» PROBLEM DESCRIPTION: Print nothing except the lines of the listing below from the line with "[00:08:22.35]" to the line with "[00:08:23.77]", each exactly as written, both ends included.

=== Begin Enclosure ===

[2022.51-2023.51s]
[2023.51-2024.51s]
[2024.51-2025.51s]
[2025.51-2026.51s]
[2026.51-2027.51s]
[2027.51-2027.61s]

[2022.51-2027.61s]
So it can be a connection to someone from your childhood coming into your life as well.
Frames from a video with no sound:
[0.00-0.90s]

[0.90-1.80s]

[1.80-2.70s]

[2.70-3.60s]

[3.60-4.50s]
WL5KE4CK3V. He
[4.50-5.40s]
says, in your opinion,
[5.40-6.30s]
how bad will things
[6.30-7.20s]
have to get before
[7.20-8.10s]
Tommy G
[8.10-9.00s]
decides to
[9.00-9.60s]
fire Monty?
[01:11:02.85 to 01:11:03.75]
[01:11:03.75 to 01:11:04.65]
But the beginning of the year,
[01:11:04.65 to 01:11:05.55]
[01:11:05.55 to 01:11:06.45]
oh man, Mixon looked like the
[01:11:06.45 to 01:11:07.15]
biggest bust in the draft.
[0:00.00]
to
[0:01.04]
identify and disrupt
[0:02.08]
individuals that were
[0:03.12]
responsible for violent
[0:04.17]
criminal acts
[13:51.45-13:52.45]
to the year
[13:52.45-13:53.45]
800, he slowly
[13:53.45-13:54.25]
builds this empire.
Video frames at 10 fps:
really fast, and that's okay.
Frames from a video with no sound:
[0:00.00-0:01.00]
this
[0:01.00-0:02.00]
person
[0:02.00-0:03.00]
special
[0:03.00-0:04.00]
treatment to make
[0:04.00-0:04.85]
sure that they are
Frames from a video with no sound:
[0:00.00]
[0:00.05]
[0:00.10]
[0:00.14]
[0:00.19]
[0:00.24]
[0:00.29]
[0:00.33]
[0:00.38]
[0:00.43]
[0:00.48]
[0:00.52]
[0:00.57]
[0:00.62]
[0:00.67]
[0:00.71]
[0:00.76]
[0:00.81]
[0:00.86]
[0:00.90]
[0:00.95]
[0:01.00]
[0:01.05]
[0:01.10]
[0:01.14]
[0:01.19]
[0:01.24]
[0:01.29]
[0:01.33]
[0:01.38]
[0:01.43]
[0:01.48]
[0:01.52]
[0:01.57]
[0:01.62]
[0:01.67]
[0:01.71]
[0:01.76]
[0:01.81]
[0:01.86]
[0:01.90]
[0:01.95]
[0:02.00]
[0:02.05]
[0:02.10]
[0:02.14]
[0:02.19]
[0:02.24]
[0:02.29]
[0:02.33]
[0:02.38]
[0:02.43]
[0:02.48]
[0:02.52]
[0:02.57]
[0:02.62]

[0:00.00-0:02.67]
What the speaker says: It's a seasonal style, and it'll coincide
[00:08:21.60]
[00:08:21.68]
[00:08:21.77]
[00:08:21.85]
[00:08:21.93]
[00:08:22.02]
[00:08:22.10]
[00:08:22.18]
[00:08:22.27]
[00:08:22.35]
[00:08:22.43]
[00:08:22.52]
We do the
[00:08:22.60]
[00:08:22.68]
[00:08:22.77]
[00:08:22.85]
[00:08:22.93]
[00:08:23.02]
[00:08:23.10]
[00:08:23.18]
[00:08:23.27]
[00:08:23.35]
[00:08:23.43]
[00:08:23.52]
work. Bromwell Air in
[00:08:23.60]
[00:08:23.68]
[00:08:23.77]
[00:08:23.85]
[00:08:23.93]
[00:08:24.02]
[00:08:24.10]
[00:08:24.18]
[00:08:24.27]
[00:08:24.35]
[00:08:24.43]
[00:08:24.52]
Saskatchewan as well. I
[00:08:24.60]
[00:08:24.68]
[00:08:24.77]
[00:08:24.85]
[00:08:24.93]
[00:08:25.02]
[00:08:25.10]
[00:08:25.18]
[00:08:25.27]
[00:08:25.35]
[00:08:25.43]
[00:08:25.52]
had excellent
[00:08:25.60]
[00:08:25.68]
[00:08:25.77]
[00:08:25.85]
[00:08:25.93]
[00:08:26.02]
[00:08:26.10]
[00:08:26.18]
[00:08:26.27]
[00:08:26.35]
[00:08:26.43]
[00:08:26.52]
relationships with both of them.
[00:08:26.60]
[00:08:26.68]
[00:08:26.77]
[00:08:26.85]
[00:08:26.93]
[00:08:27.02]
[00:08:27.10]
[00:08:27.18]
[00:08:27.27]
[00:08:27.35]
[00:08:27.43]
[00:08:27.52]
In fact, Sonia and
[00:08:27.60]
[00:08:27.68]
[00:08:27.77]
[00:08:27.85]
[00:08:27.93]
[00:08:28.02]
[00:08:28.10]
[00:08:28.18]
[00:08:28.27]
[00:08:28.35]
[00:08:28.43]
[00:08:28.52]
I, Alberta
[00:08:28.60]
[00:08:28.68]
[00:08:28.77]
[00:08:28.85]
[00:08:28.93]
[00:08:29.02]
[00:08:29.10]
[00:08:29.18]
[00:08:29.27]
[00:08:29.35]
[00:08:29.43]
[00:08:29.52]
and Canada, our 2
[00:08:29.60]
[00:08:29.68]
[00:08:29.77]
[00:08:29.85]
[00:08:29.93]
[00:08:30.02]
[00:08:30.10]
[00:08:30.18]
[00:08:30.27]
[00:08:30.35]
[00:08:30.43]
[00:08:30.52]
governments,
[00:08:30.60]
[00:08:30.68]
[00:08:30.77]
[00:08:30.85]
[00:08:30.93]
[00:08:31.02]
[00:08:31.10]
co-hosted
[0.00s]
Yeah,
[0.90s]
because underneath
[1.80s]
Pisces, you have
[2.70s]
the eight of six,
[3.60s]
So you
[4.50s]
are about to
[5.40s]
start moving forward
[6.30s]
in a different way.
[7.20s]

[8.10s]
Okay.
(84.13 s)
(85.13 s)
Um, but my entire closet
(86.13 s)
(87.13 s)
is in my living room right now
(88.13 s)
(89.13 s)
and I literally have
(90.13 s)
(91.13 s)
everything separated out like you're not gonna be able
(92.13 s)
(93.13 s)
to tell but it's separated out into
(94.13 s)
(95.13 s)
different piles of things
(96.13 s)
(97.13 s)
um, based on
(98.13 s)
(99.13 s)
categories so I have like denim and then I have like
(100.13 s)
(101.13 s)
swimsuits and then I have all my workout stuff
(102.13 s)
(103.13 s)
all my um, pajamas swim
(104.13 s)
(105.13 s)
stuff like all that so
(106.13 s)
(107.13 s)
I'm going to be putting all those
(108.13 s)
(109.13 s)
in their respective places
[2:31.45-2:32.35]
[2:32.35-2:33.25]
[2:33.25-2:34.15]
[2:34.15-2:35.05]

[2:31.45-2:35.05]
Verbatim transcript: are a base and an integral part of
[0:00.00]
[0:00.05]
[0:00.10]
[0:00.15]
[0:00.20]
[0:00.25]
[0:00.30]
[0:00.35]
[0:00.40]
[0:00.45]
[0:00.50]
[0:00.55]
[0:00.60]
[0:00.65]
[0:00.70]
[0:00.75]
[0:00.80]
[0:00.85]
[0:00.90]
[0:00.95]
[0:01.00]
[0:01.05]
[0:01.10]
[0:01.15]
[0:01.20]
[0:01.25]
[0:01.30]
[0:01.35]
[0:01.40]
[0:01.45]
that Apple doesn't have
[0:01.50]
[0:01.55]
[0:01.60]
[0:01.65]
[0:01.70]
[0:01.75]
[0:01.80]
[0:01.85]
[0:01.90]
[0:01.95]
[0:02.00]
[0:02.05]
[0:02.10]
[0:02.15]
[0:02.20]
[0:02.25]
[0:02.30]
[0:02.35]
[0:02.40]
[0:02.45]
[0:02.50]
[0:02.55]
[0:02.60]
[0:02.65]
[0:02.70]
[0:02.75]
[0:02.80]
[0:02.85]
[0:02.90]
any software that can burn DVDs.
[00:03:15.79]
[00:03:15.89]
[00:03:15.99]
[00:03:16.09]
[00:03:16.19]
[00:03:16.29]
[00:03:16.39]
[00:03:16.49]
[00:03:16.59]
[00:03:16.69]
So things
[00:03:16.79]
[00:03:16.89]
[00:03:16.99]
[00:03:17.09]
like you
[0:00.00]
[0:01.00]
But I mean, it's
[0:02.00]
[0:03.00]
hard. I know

=== End Enclosure ===

» TASK ANSWER:
[00:08:22.35]
[00:08:22.43]
[00:08:22.52]
We do the
[00:08:22.60]
[00:08:22.68]
[00:08:22.77]
[00:08:22.85]
[00:08:22.93]
[00:08:23.02]
[00:08:23.10]
[00:08:23.18]
[00:08:23.27]
[00:08:23.35]
[00:08:23.43]
[00:08:23.52]
work. Bromwell Air in
[00:08:23.60]
[00:08:23.68]
[00:08:23.77]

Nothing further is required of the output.